Ob die Voraussetzungen des § 24 SGB XII gegeben sind, bedarf weiterer Abklärung, welche im vorliegenden Verfahren des einstweiligen Rechtsschutzes nicht zu erbringen ist; manches scheint freilich dagegen zu sprechen. Der Kläger hat sich hier sinngemäß auf die Ausnahmeregelungen des § 24 Abs. 1 Satz 2 Nrn. 1 und 2 SGB XII (Rückkehrverhinderung wegen der Erziehung eines Kindes, das aus rechtlichen Gründen im Ausland bleiben muss, sowie wegen längerfristiger stationärer Betreuung) berufen. Das Vorliegen eines solchen Ausnahmefalls dürfte freilich bereits bei der Antragstellung darzulegen und zu belegen sein (vgl. Hohm in Schellhorn/Schellhorn/Hohm, a.a.O., Rdnr. 29; Schoenfeld in Grube/Wahrendorf, a.a.O., Rdnr. 22); dies erscheint hier allerdings zweifelhaft.

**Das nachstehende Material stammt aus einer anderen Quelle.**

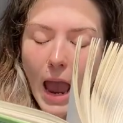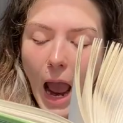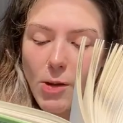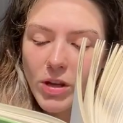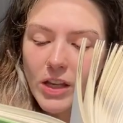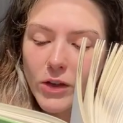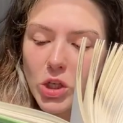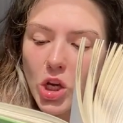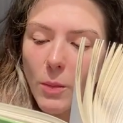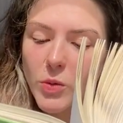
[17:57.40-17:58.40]
Emma even
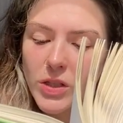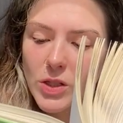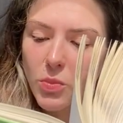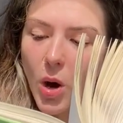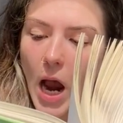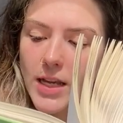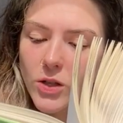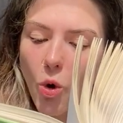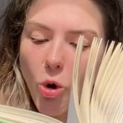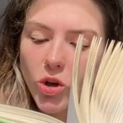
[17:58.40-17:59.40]
jumped with surprise,
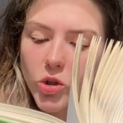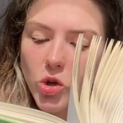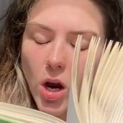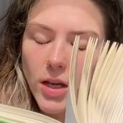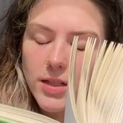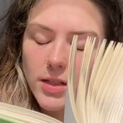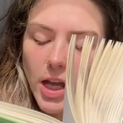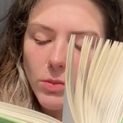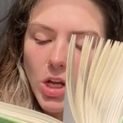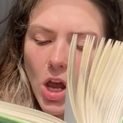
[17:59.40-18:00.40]
and horror-struck
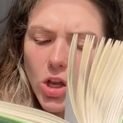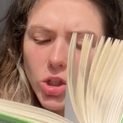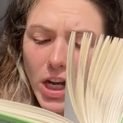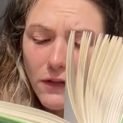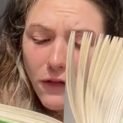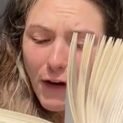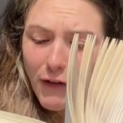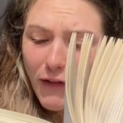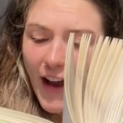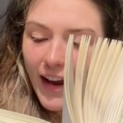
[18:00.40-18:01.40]
exclaimed, Jane
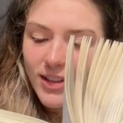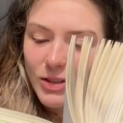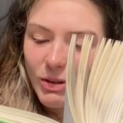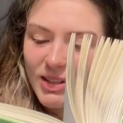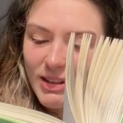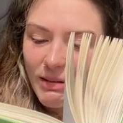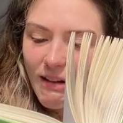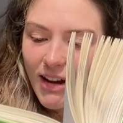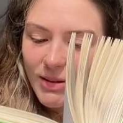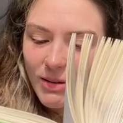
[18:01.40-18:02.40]
Fairfax! Good God!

Eine Transportunfähigkeit des Klägers wegen seiner Erkrankung dürfte unter Berücksichtigung seiner E-Mail vom 14. April 2005 an das Landratsamt Rastatt, in welcher er angekündigt hatte, in der folgenden Woche auf eigene Kosten nach Deutschland zur Tumorentfernung fliegen zu wollen, auszuschließen gewesen sein. Aus eben diesem Grunde erscheint auch eine - im Übrigen vom Kläger erst jetzt in den Vordergrund gebrachte - Rückkehrverhinderung wegen der Erziehung seiner minderjährigen Kinder fraglich, für welche überdies auch die von ihm anscheinend getrennt lebende Mutter der Kinder das Sorgerecht hat. Darauf, dass der Kläger zum Zeitpunkt der Antragstellung über eine Unfallrente von der Berufsgenossenschaft für Nahrungsmittel und Gaststätten von rund 325,00 Euro monatlich sowie eine private Berufsunfähigkeitsrente der Württembergischen Lebensversicherung AG von rund 830,00 Euro monatlich verfügte, dürfte es deshalb nicht mehr ankommen. Ebenso wenig ist derzeit ein weiteres Eingehen auf die Vorschrift des § 5 Abs. 6 des Konsulargesetzes angezeigt (vgl. hierzu LSG Brandenburg, Beschluss vom 30. Juni 2005 - L 23 B 109/05 SO ER - FEVS 57, 177; Oberverwaltungsgericht Nordrhein-Westfalen, Beschluss vom 28. Januar 1992 - 8 B 7/92 - FEVS 42, 292; Schlette in Hauck/Noftz, SGB XII, K § 24 Rdnrn. 10 ff.; Schoenfeld in Grube/Wahrendorf, a.a.O., Rdnr. 32).

Die Kostenentscheidung beruht auf einer entsprechenden Anwendung des § 193 SGG (vgl. Bundessozialgericht SozR 3-1500 § 193 Nr. 6).

Diese Entscheidung ist unanfechtbar (§ 177 SGG).